Un brouillard bas brouille l’horizon lorsque Tessa aperçoit un énorme objet flottant dans les vagues, comme le font parfois les troncs d’arbres rejetés par la tempête le long de la côte. Elle continua à marcher, le sable s’écrasant sous ses bottes, jusqu’à ce que la forme lève une tête trempée et pagaie vers le rivage en effectuant des poussées sinistres et déterminées.

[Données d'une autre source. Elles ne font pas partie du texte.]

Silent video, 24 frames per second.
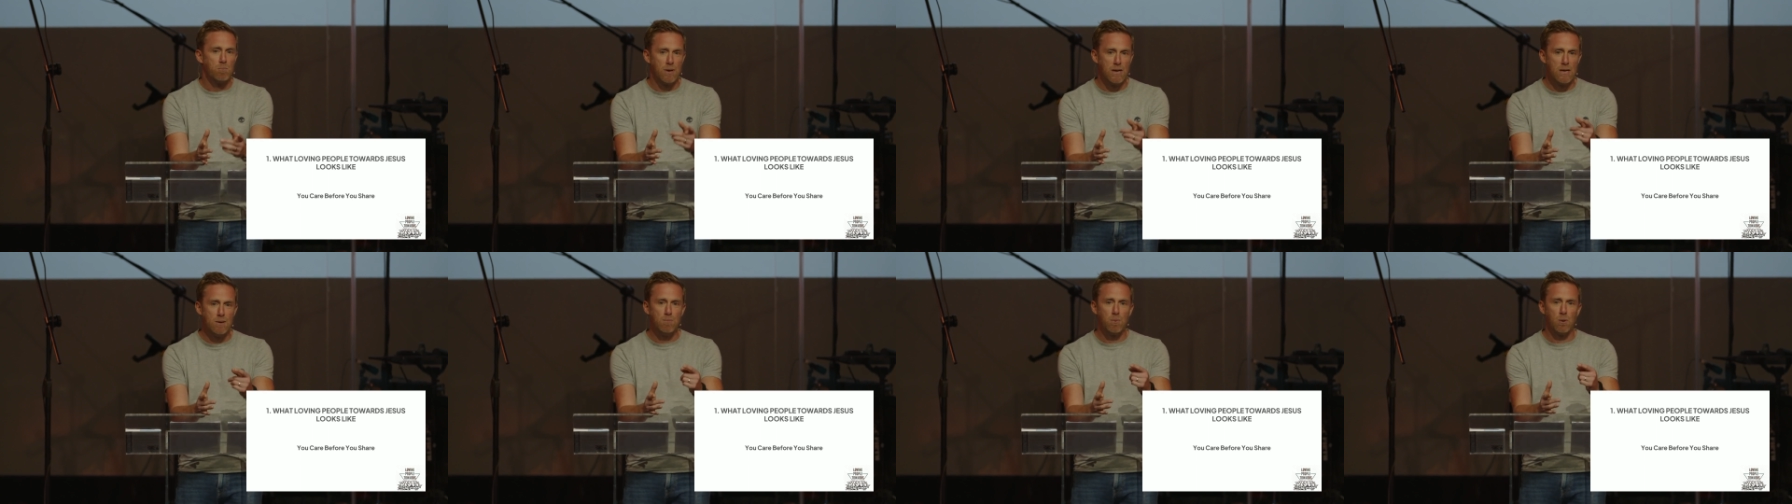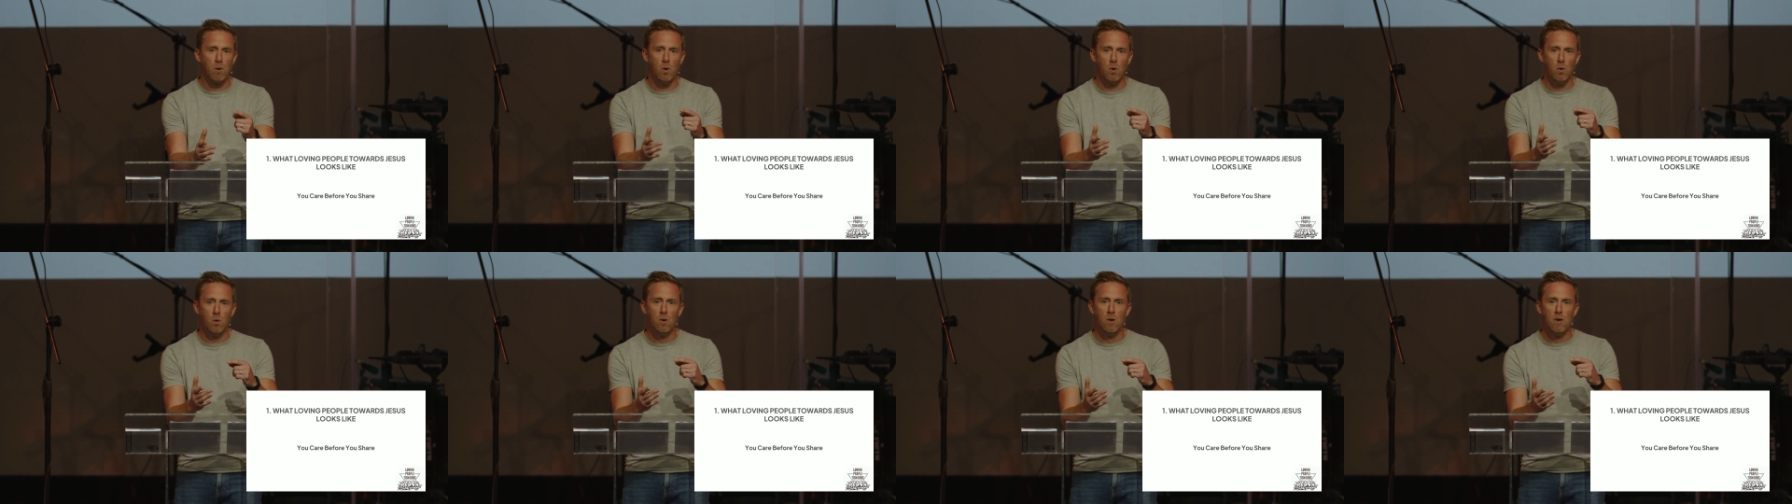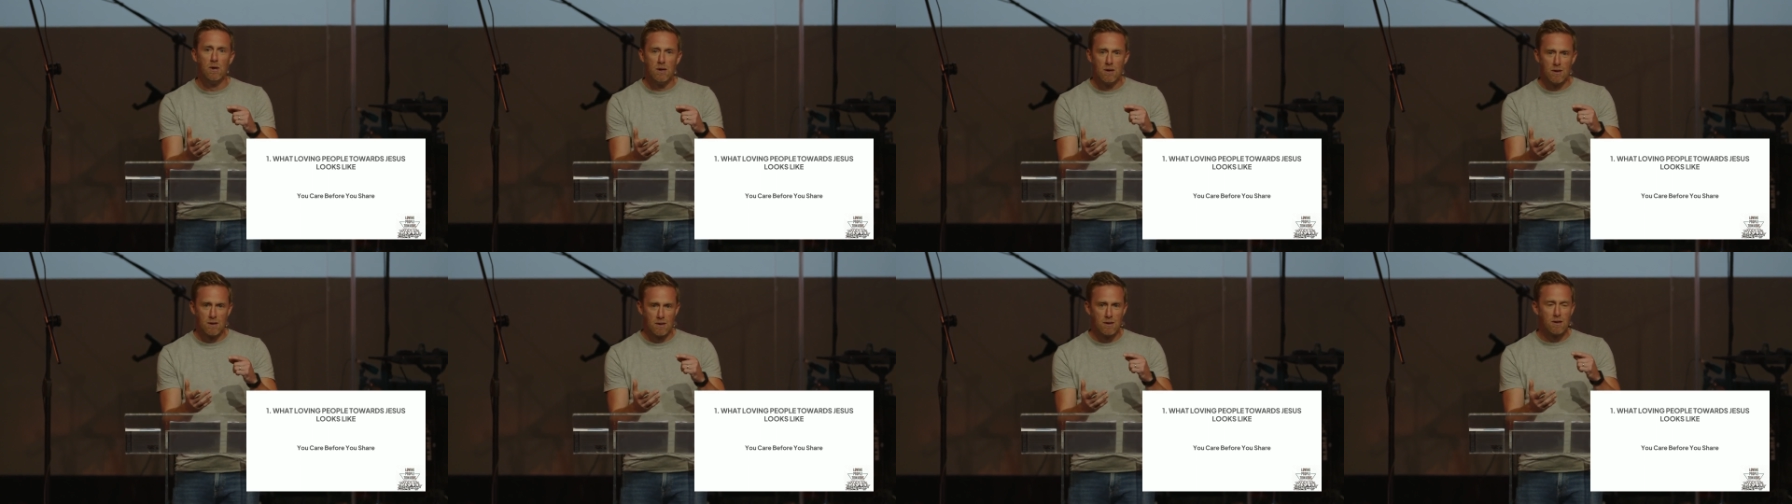People,
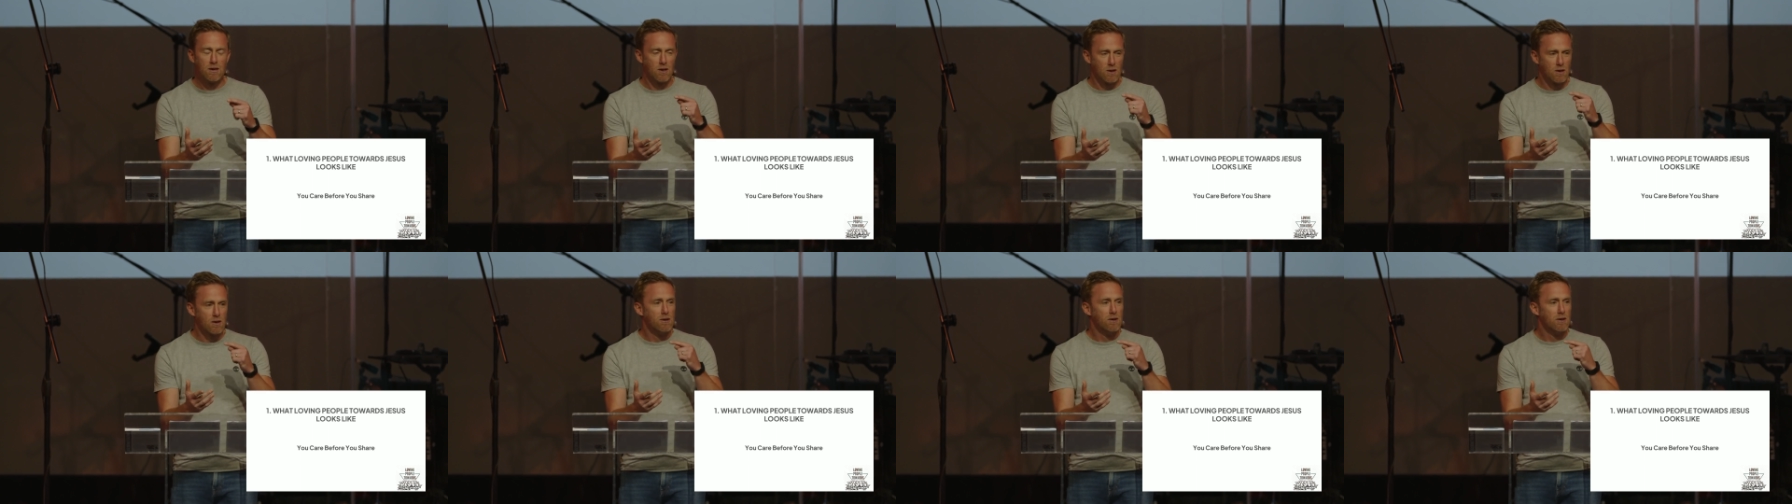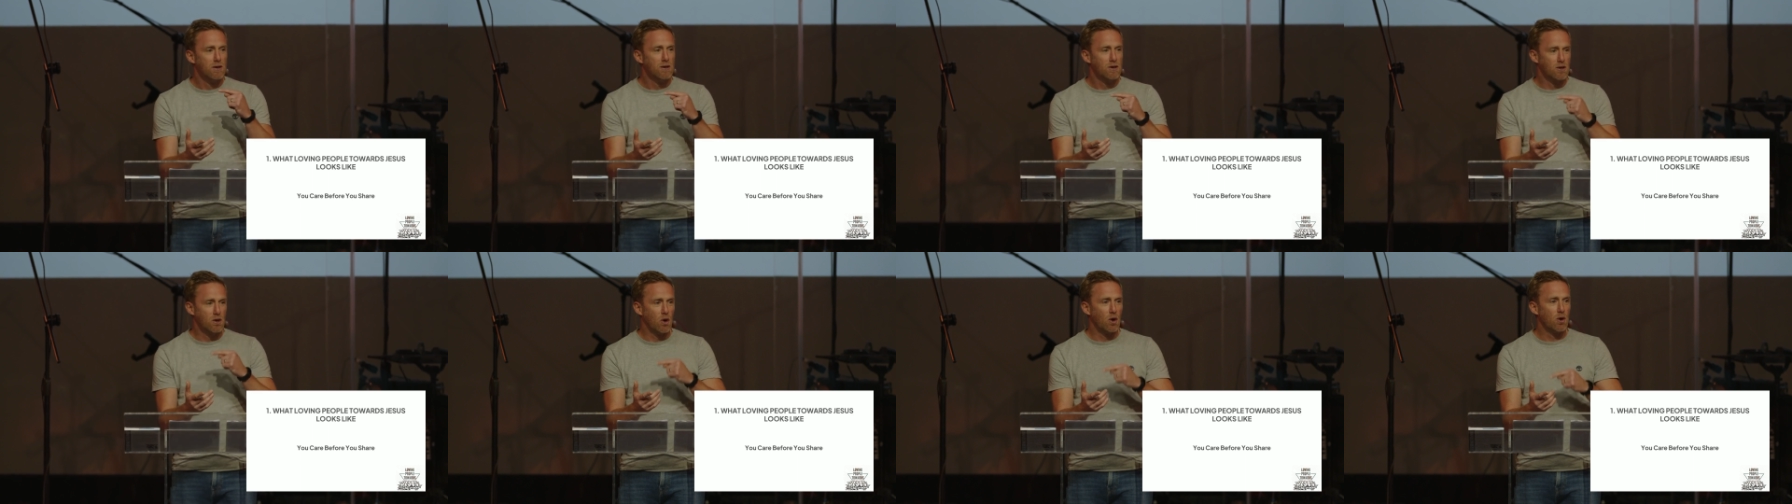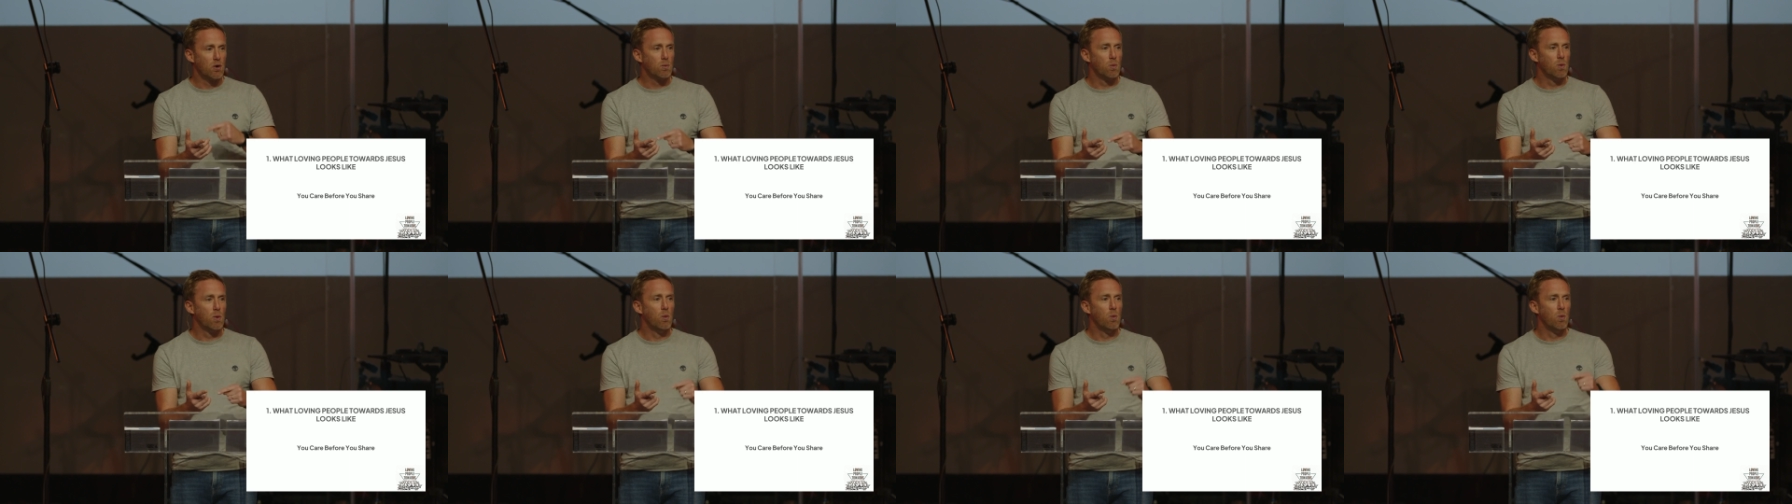
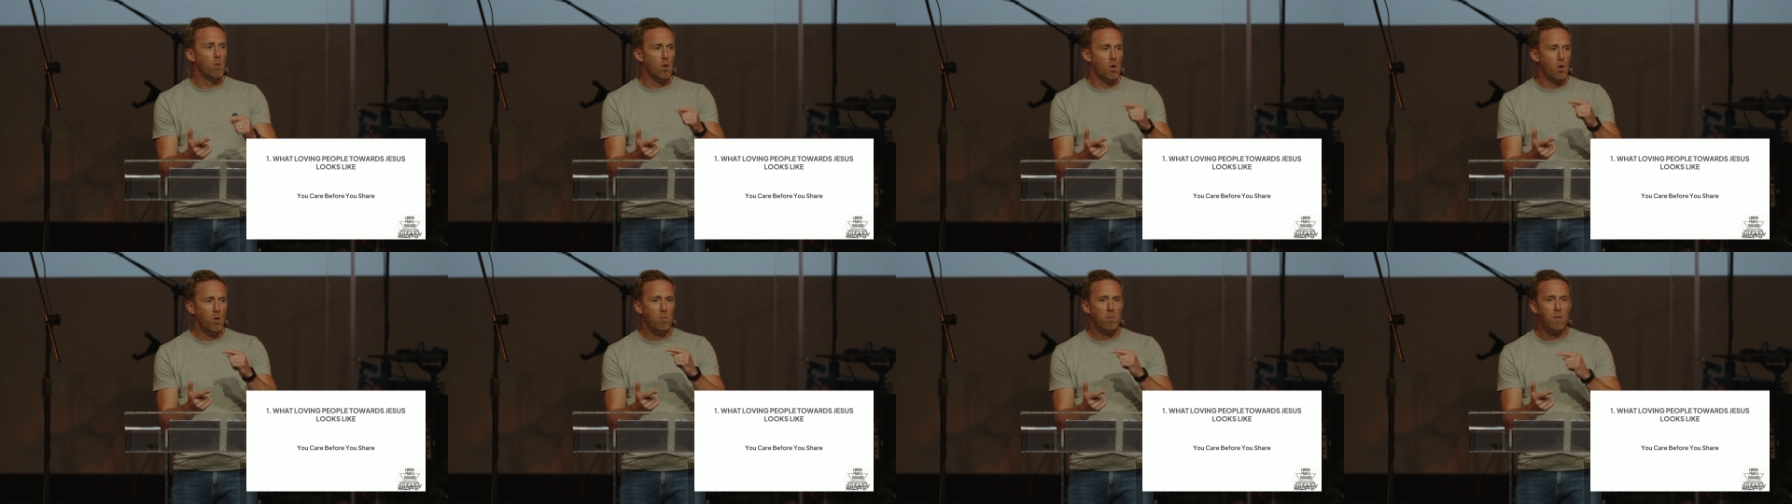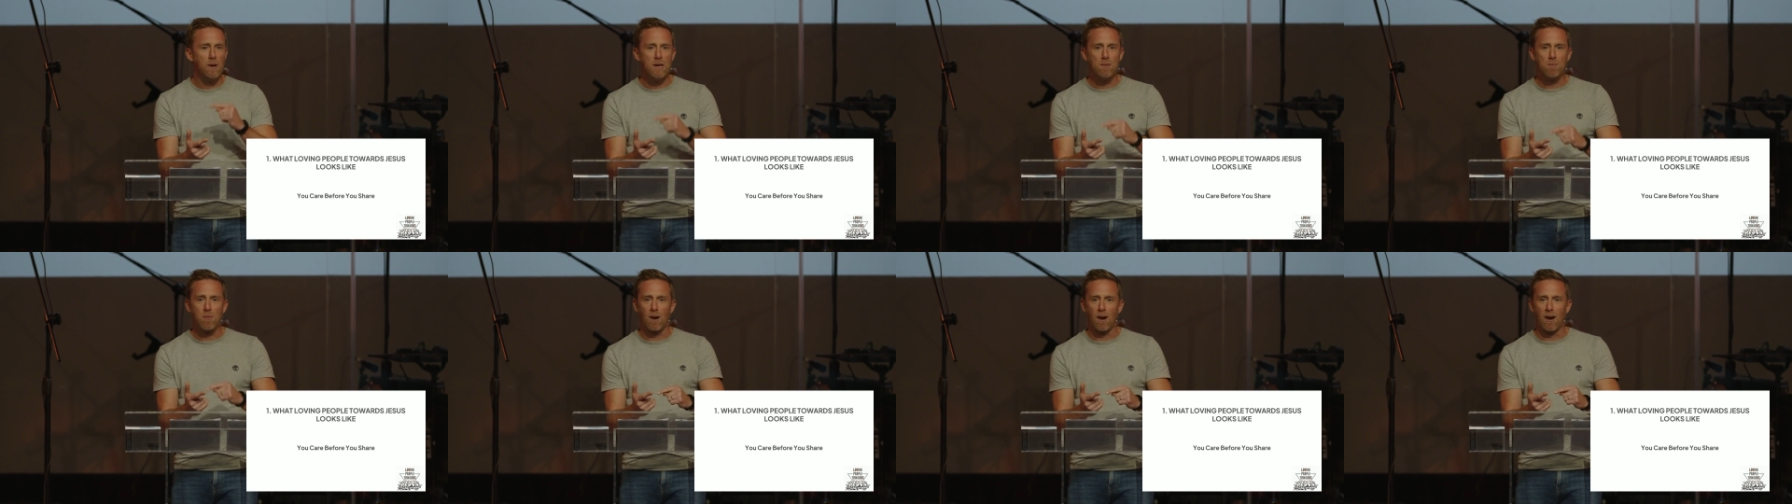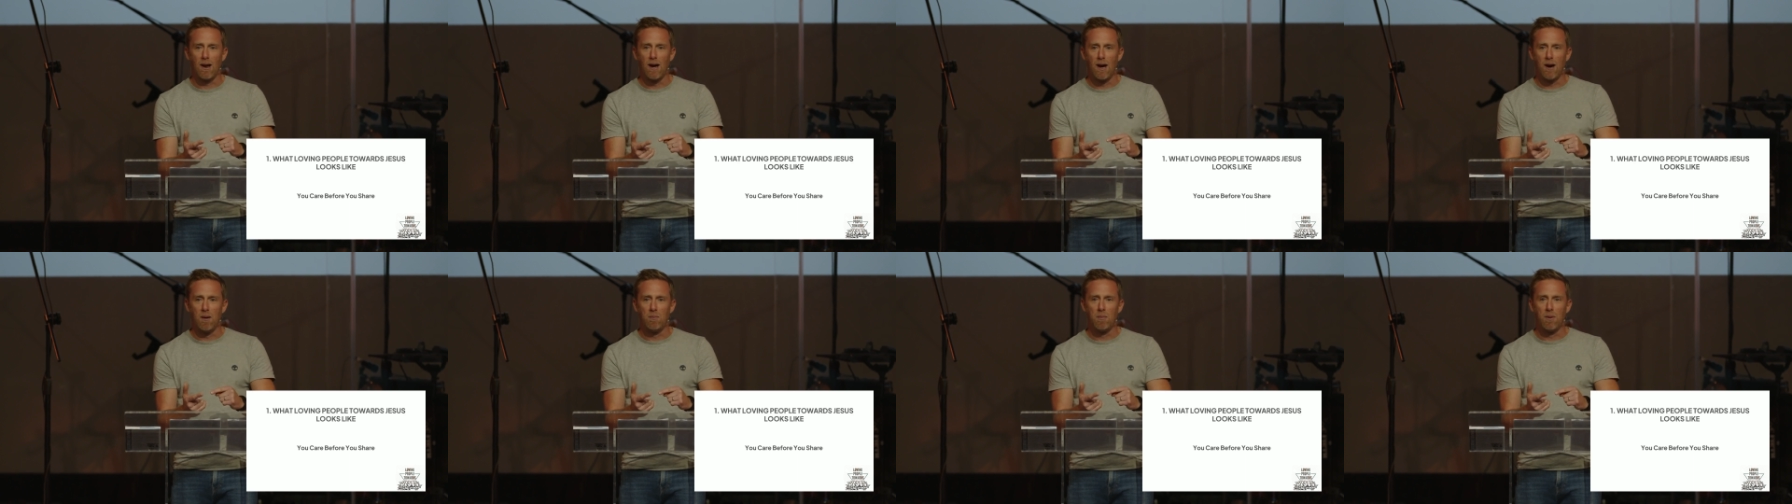God will warm
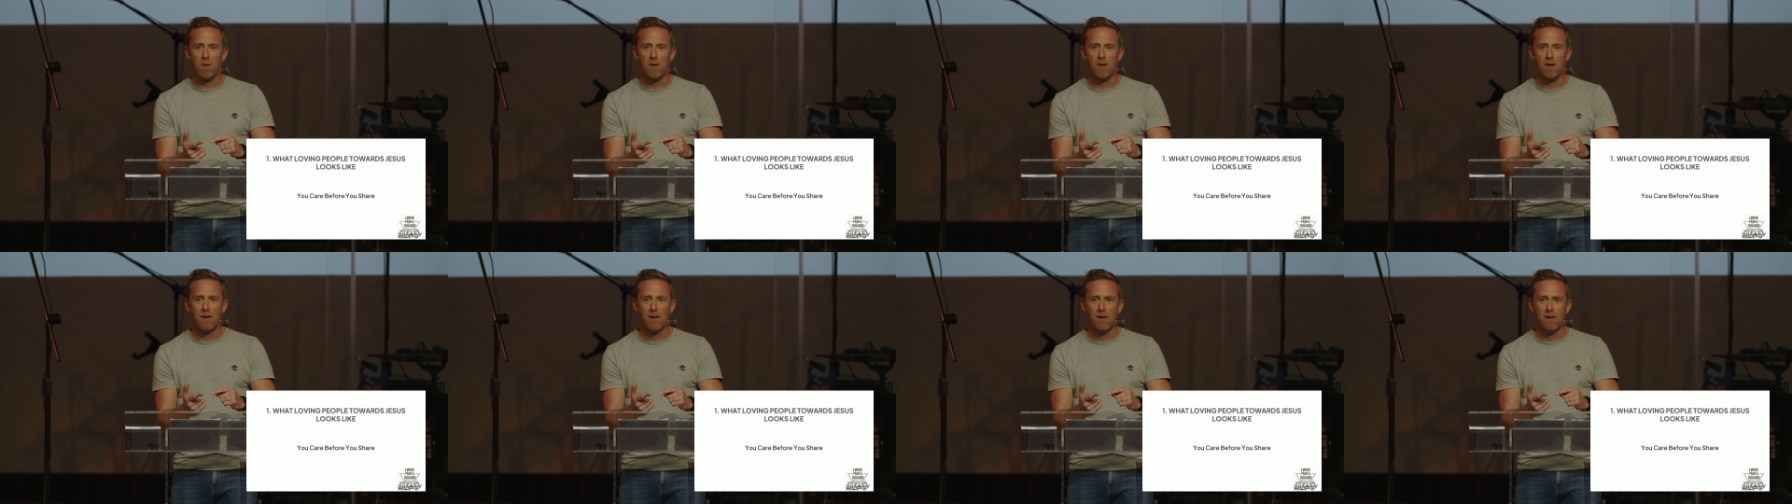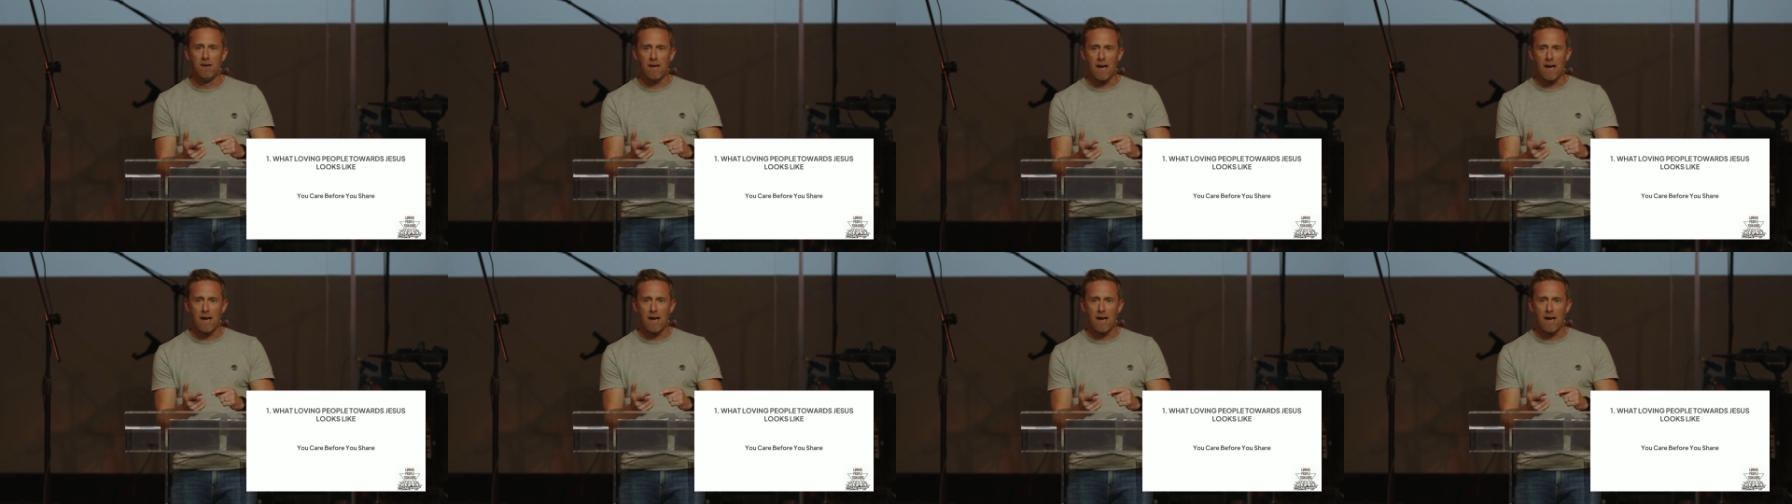people up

L’eau s’échappa d’un torse montagneux, révélant une fourrure d’un noir de minuit et des griffes qui creusaient des demi-lunes dans le sable mouillé. Les poumons de Tessa s’emparèrent de l’animal. Les ours pouvaient rôder sur ces plages, elle le savait, mais en voir un surgir de l’océan lui semblait impossible, un cauchemar cousu à la réalité par le battement de son propre pouls.
L’animal avança de trois pas en silence, le nez levé pour goûter à sa peur, les yeux d’ambre sans ciller. Tessa recula, le talon s’accrochant dans le sable meuble ; elle s’écrasa violemment, le vent se déchaîna. L’ours se profilait au-dessus d’elle, de la vapeur s’échappant de son museau, et elle réalisa que plus rien ne s’interposait entre elle et ces dents.